Soy Cuba est un film de propagande, on ne peut le nier. Son manichéisme idéologique peut rebuter en particulier les allergiques au régime controversé mise en place par Fidel après la révolution.
Mais Soy Cuba mérite vraiment de passer outre cet aspect propagandiste car rarement un film n'aura su rendre un aussi bel hommage à un peuple. On reconnait ici le don traditionnel des russes pour dépeindre brillamment des sociétés. Ainsi, à la manière des grands auteurs russes, Mikhail Kalatozov cherche à exposer l'âme du peuple cubain. Pour ce faire, il divise son film en 4 parties qui mettront en scène des personnages sans lien hormis le fait d'être cubain.

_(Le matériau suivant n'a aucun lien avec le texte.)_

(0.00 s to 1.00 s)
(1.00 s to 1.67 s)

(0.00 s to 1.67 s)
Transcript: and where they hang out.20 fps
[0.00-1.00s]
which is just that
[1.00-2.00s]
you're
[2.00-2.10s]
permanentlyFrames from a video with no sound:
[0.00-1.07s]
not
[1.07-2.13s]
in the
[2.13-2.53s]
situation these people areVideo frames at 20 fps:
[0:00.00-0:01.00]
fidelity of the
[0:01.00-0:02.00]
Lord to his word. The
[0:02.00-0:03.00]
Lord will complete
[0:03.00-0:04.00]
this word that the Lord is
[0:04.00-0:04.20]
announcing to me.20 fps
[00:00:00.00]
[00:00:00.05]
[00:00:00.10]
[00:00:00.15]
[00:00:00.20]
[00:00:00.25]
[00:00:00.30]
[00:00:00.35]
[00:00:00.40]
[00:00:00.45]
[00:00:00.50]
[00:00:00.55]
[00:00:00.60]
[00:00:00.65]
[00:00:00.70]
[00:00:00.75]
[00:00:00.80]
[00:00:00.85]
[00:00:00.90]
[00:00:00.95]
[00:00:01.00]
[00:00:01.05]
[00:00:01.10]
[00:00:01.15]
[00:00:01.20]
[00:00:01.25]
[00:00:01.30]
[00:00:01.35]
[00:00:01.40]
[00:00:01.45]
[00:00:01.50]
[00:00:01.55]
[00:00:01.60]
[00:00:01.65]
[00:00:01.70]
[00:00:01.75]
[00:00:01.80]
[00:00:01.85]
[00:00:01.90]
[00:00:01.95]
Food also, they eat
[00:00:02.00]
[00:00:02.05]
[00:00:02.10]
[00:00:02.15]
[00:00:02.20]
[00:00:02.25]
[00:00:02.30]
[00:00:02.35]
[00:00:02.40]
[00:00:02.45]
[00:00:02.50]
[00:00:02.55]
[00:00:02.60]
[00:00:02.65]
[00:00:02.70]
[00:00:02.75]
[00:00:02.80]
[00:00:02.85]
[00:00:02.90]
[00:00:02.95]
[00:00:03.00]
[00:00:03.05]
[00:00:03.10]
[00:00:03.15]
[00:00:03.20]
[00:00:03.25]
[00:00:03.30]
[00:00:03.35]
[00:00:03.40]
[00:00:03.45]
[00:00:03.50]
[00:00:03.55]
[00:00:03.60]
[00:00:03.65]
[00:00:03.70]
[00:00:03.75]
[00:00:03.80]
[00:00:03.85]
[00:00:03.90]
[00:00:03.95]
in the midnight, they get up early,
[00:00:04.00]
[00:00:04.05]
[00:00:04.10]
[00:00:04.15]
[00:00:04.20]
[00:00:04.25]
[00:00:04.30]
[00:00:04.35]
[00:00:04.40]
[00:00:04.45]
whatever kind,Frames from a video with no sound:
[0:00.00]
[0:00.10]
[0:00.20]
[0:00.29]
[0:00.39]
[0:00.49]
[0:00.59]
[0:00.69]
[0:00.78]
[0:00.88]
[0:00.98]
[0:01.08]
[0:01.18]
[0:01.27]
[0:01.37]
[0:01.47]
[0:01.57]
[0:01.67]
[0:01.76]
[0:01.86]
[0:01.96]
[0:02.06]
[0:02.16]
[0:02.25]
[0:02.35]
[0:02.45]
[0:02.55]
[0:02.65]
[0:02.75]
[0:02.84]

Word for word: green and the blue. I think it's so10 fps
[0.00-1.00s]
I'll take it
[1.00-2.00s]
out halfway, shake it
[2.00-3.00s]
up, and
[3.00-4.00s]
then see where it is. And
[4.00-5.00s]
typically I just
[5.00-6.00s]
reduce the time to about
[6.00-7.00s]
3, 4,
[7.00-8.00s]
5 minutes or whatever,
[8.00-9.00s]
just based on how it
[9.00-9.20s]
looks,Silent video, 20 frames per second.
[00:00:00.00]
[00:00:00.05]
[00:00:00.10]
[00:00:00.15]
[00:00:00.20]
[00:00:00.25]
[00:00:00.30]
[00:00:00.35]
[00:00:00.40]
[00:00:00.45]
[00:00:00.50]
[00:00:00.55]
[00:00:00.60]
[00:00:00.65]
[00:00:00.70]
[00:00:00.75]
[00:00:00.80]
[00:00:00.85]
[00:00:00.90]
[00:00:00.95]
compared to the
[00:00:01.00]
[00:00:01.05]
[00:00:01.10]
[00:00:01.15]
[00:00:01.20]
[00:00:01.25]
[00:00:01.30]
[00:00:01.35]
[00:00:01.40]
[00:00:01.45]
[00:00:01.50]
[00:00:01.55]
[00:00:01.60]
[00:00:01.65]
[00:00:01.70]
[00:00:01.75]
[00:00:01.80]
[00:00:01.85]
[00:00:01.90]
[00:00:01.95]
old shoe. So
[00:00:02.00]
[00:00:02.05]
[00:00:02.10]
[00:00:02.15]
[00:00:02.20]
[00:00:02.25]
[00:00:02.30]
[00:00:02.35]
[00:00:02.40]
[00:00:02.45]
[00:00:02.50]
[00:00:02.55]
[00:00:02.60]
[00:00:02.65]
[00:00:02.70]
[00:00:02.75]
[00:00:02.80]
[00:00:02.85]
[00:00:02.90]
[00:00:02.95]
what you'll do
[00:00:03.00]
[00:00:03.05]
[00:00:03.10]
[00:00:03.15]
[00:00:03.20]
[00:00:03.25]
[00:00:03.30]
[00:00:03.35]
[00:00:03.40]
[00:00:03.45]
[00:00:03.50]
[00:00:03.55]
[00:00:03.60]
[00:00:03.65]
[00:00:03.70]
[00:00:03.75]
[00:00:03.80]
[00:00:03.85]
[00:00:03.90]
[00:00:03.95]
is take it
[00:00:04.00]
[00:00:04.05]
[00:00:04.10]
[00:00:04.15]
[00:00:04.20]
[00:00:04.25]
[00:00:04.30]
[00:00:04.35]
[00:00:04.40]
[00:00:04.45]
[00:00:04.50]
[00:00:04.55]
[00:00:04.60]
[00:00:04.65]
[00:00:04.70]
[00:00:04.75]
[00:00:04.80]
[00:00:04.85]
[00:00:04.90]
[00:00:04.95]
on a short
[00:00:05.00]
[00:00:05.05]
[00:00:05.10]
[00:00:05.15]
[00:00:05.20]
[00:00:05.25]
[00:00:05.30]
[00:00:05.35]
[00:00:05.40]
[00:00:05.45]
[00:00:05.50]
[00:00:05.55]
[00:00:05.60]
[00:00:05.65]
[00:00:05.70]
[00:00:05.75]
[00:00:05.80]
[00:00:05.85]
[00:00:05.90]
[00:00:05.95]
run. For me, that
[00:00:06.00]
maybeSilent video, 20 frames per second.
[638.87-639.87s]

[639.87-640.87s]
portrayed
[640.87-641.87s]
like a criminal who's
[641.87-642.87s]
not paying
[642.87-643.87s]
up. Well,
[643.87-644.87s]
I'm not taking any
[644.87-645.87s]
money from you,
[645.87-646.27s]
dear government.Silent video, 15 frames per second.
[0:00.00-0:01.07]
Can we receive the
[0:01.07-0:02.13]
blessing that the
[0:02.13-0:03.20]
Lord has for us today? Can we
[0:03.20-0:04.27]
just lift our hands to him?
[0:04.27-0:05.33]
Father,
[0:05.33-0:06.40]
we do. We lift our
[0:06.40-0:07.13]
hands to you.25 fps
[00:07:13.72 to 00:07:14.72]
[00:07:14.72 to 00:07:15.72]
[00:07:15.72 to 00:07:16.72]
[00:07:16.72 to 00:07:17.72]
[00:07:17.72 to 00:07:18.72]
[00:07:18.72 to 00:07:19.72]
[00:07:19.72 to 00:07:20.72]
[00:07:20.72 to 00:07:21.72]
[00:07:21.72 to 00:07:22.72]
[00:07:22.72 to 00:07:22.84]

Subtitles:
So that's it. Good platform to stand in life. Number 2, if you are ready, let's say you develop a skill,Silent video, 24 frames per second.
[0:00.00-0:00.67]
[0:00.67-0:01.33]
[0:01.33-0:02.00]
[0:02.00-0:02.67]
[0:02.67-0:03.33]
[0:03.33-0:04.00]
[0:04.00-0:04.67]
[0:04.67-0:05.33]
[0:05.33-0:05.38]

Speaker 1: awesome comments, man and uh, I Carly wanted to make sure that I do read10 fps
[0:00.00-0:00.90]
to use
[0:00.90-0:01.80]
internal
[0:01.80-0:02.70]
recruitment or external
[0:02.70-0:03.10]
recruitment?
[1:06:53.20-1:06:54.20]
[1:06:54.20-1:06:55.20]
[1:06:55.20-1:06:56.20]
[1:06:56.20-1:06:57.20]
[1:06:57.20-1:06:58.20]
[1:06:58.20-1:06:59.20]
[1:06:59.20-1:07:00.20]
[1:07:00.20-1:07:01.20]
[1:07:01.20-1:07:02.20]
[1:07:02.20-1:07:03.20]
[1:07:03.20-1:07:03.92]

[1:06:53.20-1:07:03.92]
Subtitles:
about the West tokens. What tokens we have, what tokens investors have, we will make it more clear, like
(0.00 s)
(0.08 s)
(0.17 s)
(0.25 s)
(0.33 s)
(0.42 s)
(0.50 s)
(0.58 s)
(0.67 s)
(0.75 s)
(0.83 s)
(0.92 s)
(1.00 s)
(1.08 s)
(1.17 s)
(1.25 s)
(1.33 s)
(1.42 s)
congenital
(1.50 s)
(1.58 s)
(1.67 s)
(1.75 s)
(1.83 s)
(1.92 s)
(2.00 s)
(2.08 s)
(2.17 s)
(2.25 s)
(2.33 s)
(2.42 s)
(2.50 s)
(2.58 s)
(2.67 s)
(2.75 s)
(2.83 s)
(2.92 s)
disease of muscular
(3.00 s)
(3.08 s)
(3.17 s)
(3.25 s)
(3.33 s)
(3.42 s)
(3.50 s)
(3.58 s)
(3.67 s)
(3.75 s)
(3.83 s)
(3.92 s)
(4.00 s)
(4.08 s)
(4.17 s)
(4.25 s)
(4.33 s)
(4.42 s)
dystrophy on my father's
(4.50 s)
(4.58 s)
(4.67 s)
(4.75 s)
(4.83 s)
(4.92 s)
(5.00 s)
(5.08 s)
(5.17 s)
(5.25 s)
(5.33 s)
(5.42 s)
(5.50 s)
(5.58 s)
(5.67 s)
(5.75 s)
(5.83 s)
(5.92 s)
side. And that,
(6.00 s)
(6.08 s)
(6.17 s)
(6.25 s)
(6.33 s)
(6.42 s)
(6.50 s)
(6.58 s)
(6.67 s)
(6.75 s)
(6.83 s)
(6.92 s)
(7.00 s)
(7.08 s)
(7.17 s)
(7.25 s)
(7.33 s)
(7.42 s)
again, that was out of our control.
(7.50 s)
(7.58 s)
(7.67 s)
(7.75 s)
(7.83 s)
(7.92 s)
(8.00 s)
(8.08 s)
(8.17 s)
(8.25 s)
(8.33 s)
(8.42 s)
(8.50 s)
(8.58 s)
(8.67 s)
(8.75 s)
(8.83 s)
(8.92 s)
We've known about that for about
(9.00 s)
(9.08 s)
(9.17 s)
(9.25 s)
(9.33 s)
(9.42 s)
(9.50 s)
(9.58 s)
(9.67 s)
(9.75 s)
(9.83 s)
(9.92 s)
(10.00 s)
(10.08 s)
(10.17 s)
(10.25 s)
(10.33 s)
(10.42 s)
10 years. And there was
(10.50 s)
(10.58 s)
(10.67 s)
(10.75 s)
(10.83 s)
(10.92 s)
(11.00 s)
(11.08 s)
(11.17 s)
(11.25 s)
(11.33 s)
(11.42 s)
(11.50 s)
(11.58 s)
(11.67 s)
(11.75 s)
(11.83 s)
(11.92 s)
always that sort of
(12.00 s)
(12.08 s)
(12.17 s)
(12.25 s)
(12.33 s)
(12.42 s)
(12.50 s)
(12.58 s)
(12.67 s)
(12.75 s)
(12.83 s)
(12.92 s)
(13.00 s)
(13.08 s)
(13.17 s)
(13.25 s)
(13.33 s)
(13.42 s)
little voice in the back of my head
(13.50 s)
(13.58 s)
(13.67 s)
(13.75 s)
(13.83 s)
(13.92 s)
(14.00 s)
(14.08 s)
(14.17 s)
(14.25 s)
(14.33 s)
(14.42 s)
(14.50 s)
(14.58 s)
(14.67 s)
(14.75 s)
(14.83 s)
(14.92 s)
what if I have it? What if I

Le plan d'ouverture, très impressionnant, nous offre un survol des forêts cubaines avec des plans qui ont surement fait saliver notre Yann Arthus Bertrand. L'ouverture sera pourtant la seule scène aérienne du film. Le plan séquence qui suit met la caméra, le film et le spectateur à même le sol. La caméra restera à ce niveau pendant les deux prochaines heures. Ce niveau c'est celui des hommes, celui du peuple qui est le véritable héros du film. Les plans séquences se multiplient alors tous plus grandioses les uns que les autres et semblant défier toutes les limites techniques de l'époque. Mais loin d'être une simple démonstration technique, les plans séquences servent un but précis: celui de mettre en lien l'ensemble des individualités qui composent le peuple cubain. Le film reste centré sur des personnages qui font l'objet de nombreux gros plans qui évoquent les films d’Eisenstein. Ceux-ci font transparaitre toutes les émotions du peuple cubain: l'humiliation, le sentiment de révolte, le désespoir, la tristesse, la joie... Et pour lier chacun de ses personnages Kalatozov use de ses longs plans séquences qui donnent une unité cinématographique à ce peuple. La technique épouse ainsi parfaitement la dimension identitaire du film. Ce procédé est magnifiquement mis en évidence dans le plan séquence des funérailles. Il débute près du cercueil défilant dans la foule, avant de s'élever sur les toits pour filmer des travailleurs qui agitent un drapeau cubain au dessus du cortège. La séquence finale du film est ainsi à l'opposée de la scène d'ouverture, les plans aériens sont remplacés par une caméra noyée par le défilé des guérilléros symbole d'un peuple désormais uni dans la révolution.
C'est cette ode lyrique à la force collective d'un peuple qui donne à l’œuvre une aura intemporelle et en fait une expérience cinématographique exceptionnelle.